Input material:
::::::

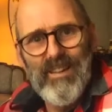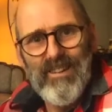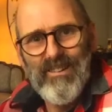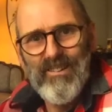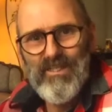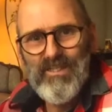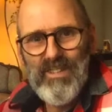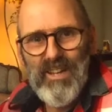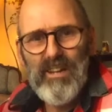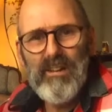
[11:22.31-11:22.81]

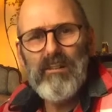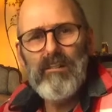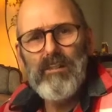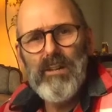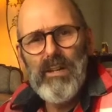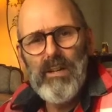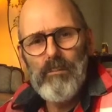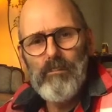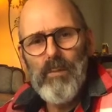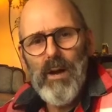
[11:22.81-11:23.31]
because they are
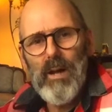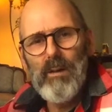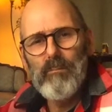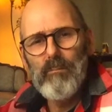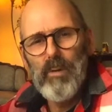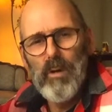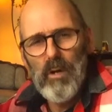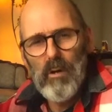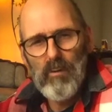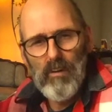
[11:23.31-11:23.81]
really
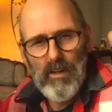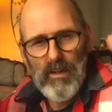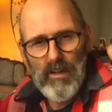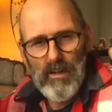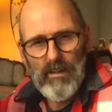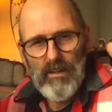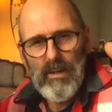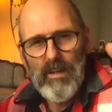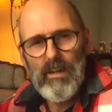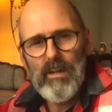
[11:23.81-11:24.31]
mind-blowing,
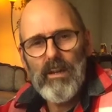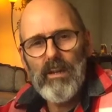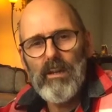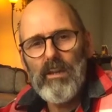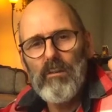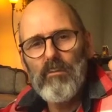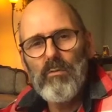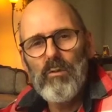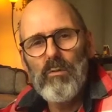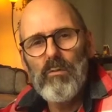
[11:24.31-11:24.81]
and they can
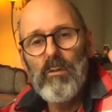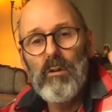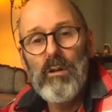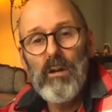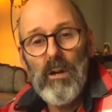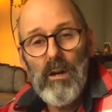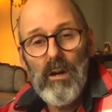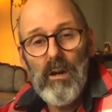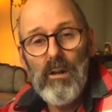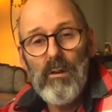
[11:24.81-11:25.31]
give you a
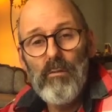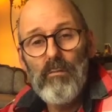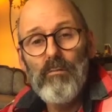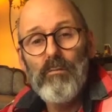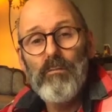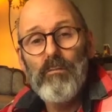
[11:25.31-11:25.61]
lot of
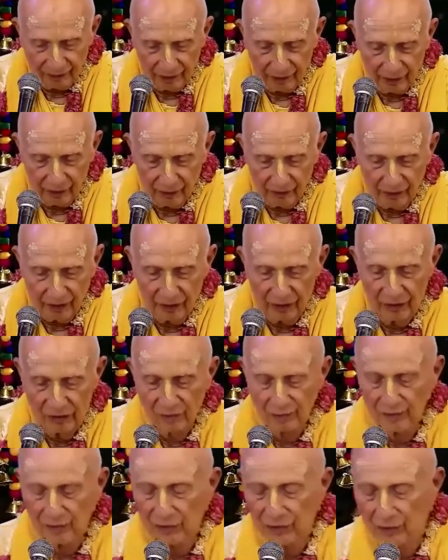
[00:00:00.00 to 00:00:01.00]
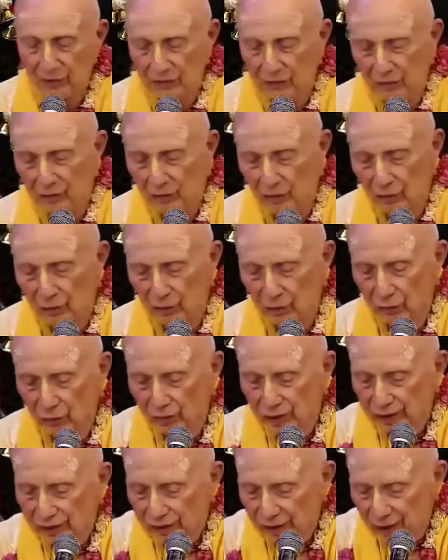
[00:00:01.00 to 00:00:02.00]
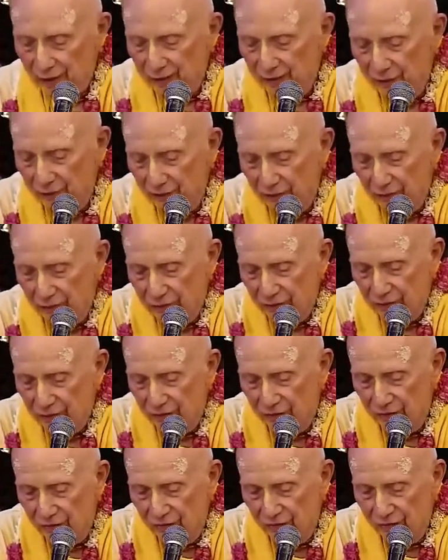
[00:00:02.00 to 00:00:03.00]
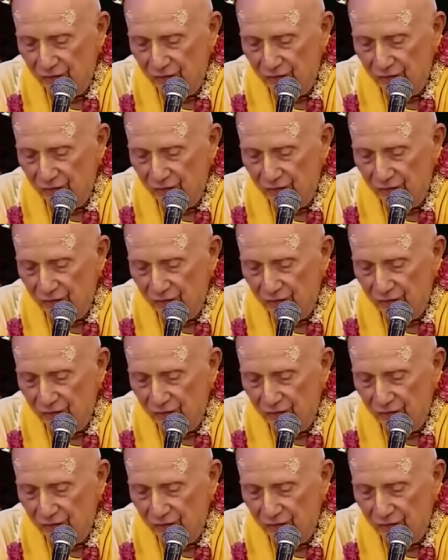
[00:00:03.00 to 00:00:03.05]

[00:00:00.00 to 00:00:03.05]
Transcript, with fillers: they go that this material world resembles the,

::::::

Activity:
Reproduce the records above word for word, without the images.

Written response:
[11:22.31-11:22.81]

[11:22.81-11:23.31]
because they are
[11:23.31-11:23.81]
really
[11:23.81-11:24.31]
mind-blowing,
[11:24.31-11:24.81]
and they can
[11:24.81-11:25.31]
give you a
[11:25.31-11:25.61]
lot of
[00:00:00.00 to 00:00:01.00]
[00:00:01.00 to 00:00:02.00]
[00:00:02.00 to 00:00:03.00]
[00:00:03.00 to 00:00:03.05]

[00:00:00.00 to 00:00:03.05]
Transcript, with fillers: they go that this material world resembles the,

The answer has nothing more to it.